### TASK
Restate the listing below exactly, images excluded.

### DATA FOR THIS TASK
======

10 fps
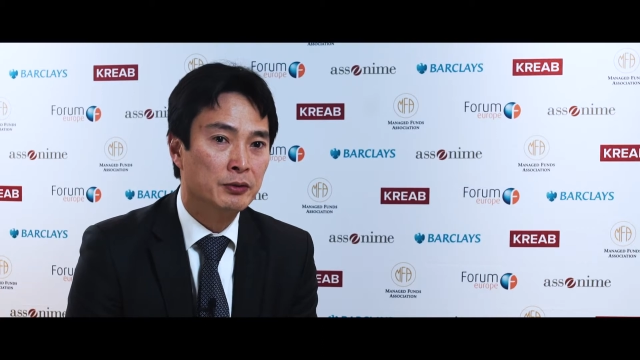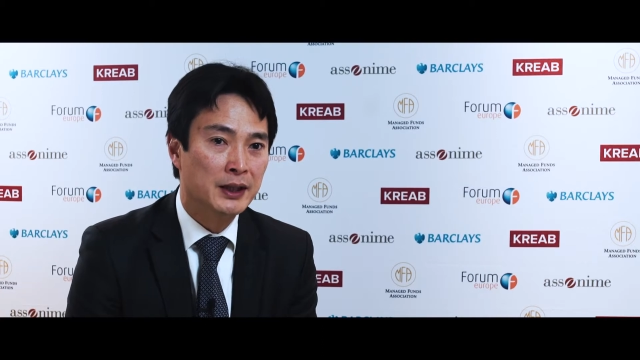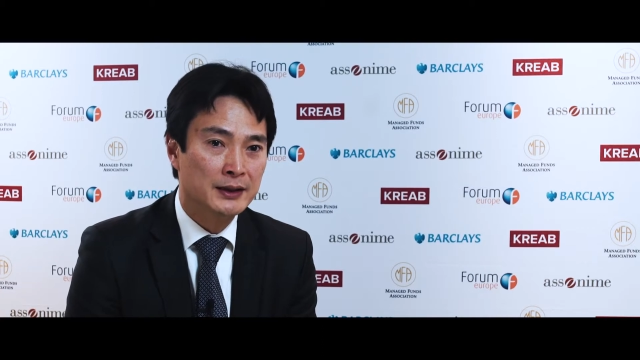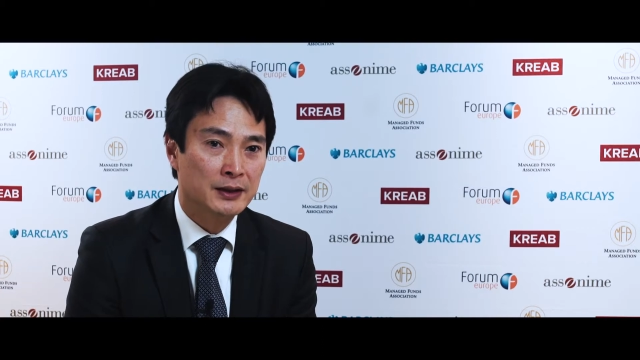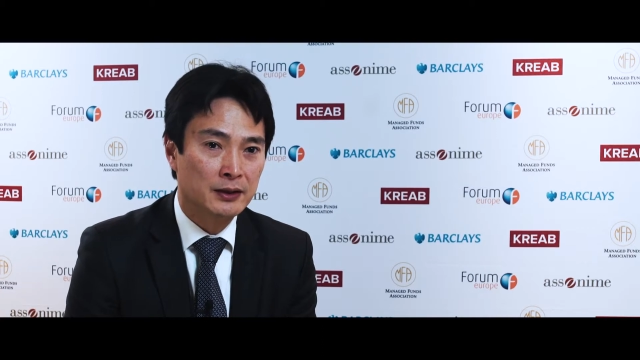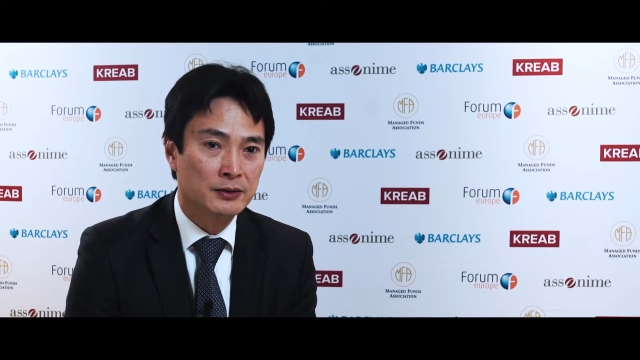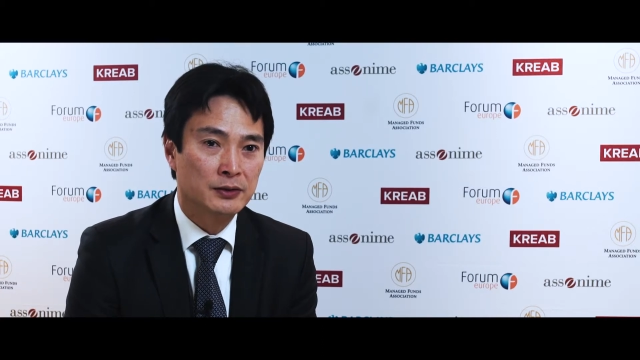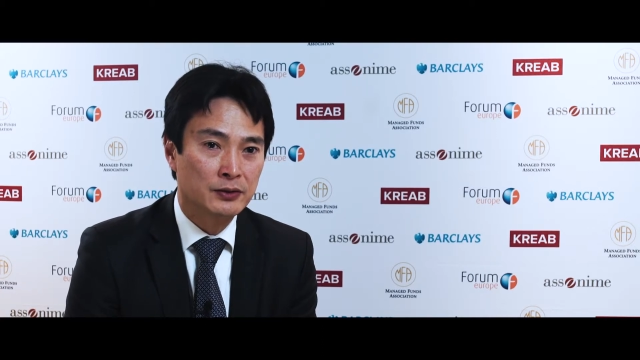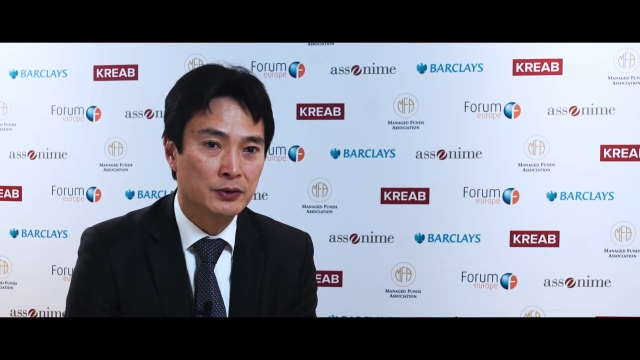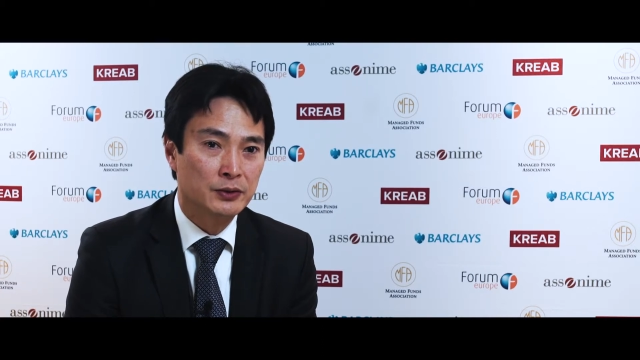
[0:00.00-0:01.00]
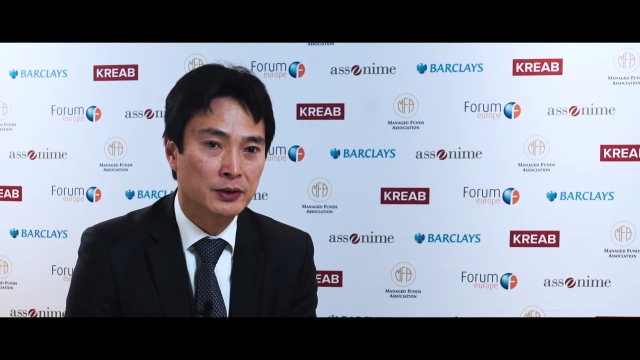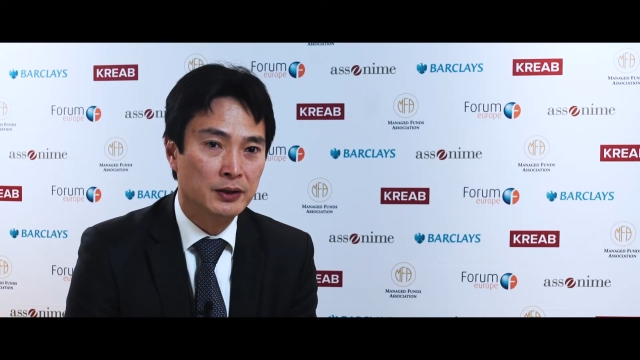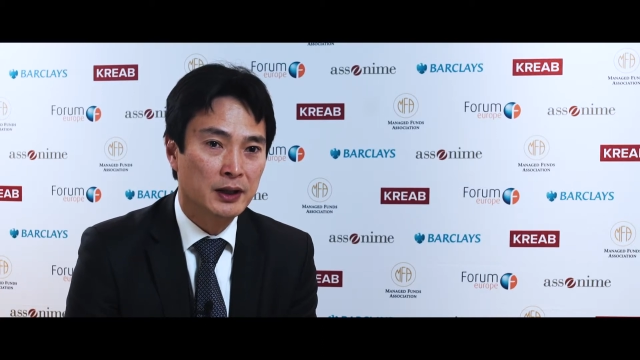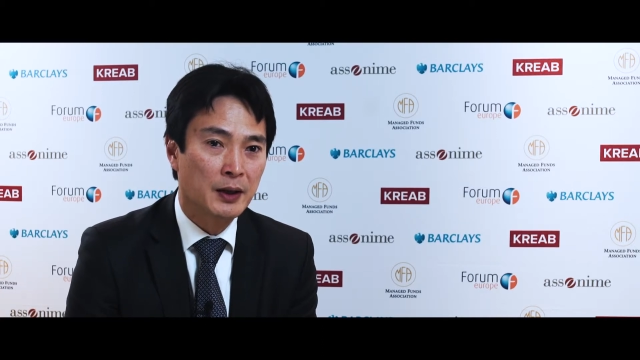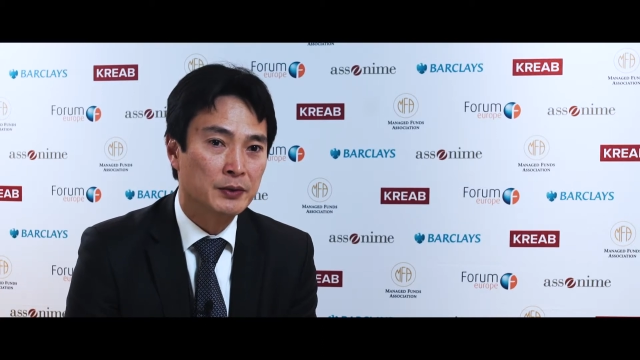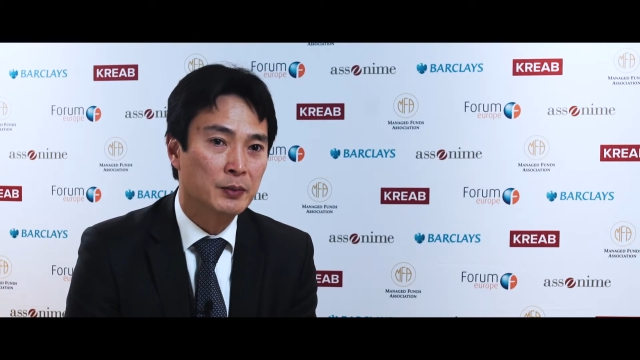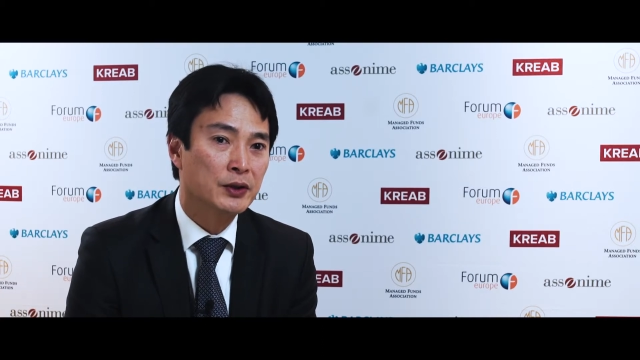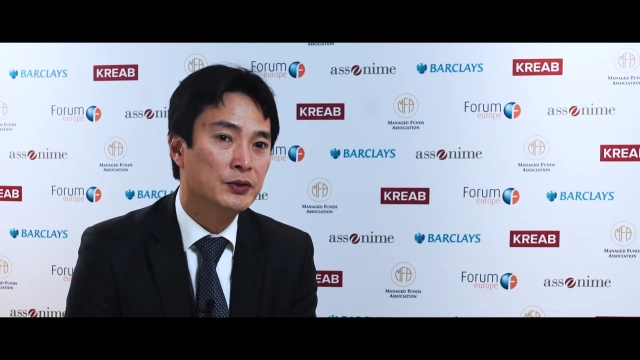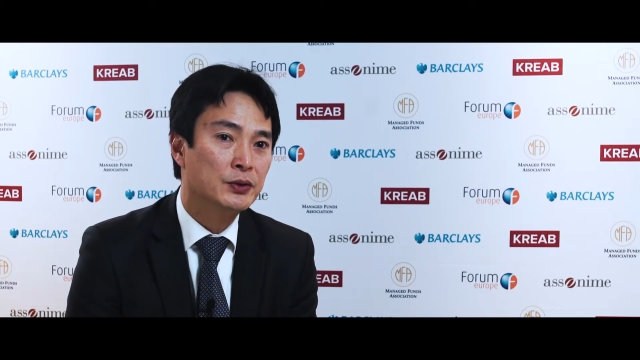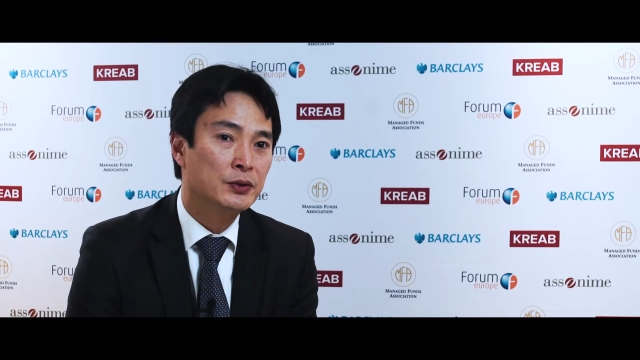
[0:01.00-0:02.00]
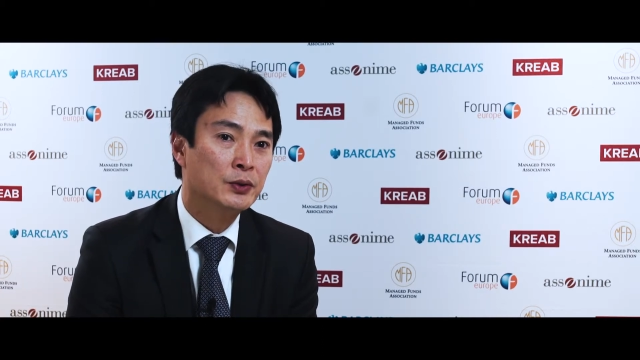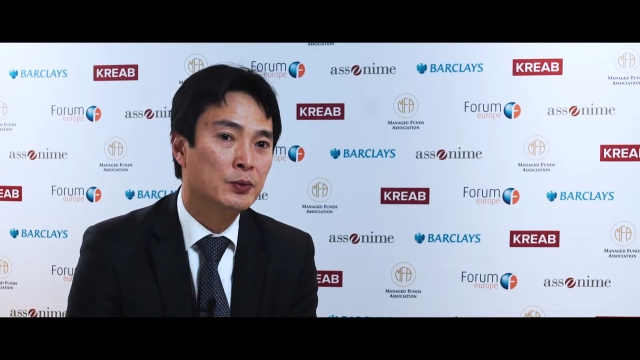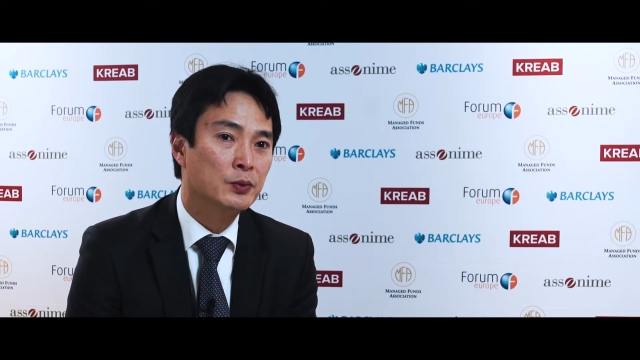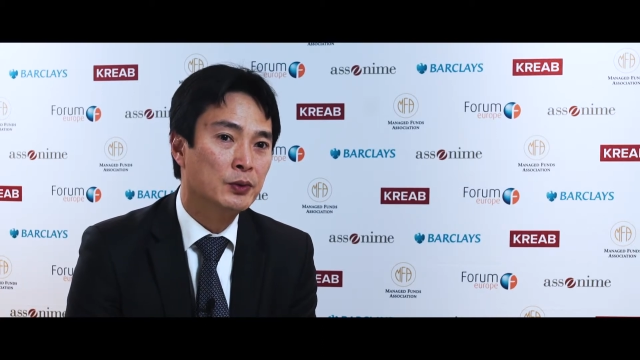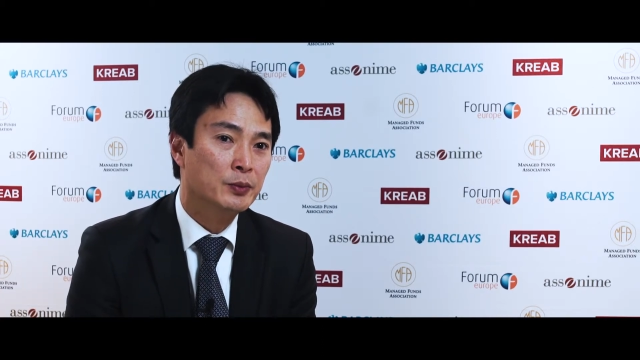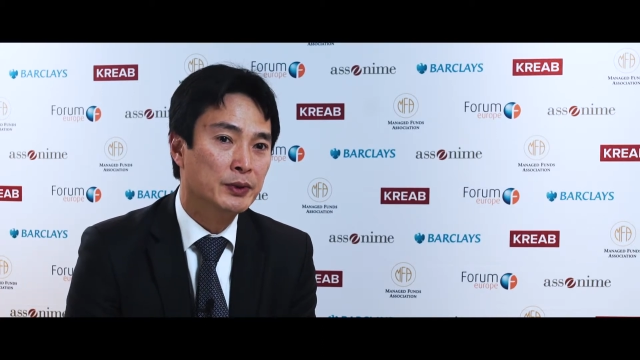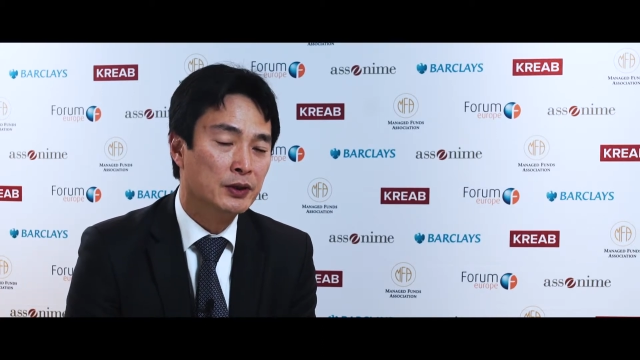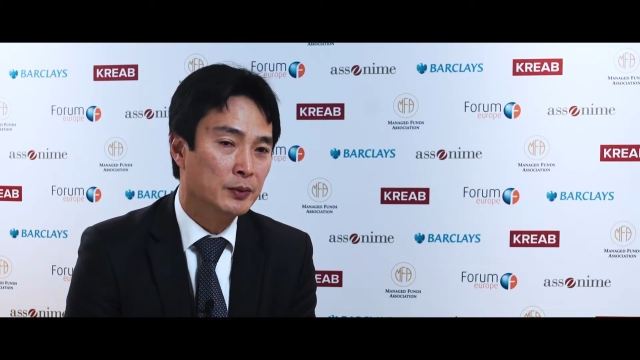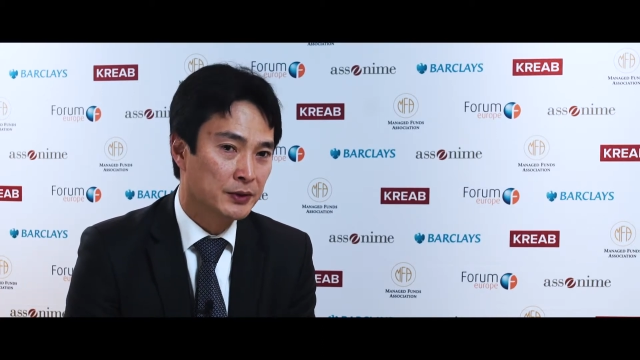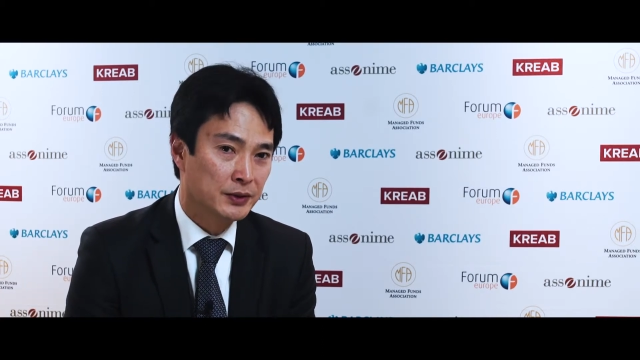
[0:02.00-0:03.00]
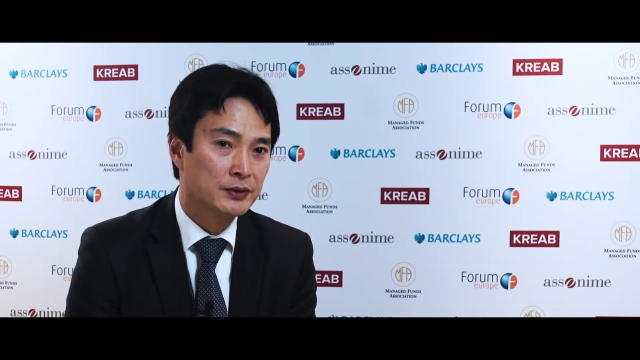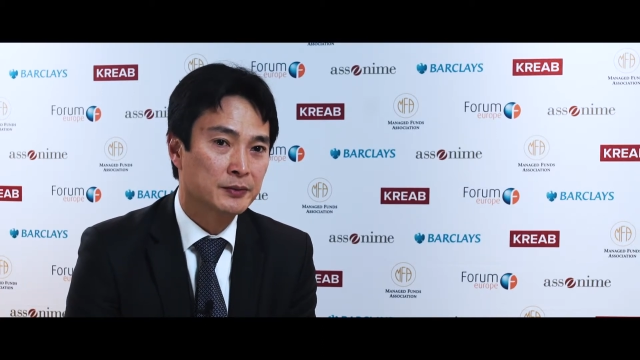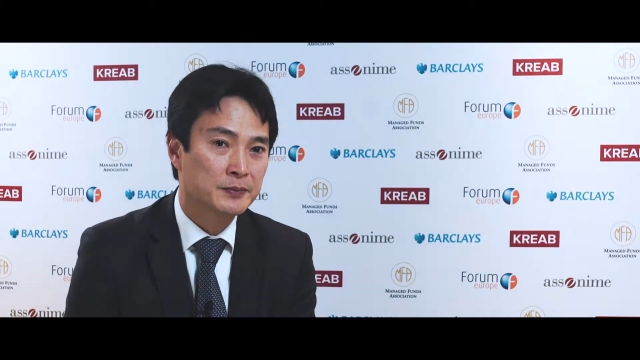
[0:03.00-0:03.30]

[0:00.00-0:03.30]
related to uh, capital market union will be adopted.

======

### EXERCISE ANSWER
10 fps
[0:00.00-0:01.00]
[0:01.00-0:02.00]
[0:02.00-0:03.00]
[0:03.00-0:03.30]

[0:00.00-0:03.30]
related to uh, capital market union will be adopted.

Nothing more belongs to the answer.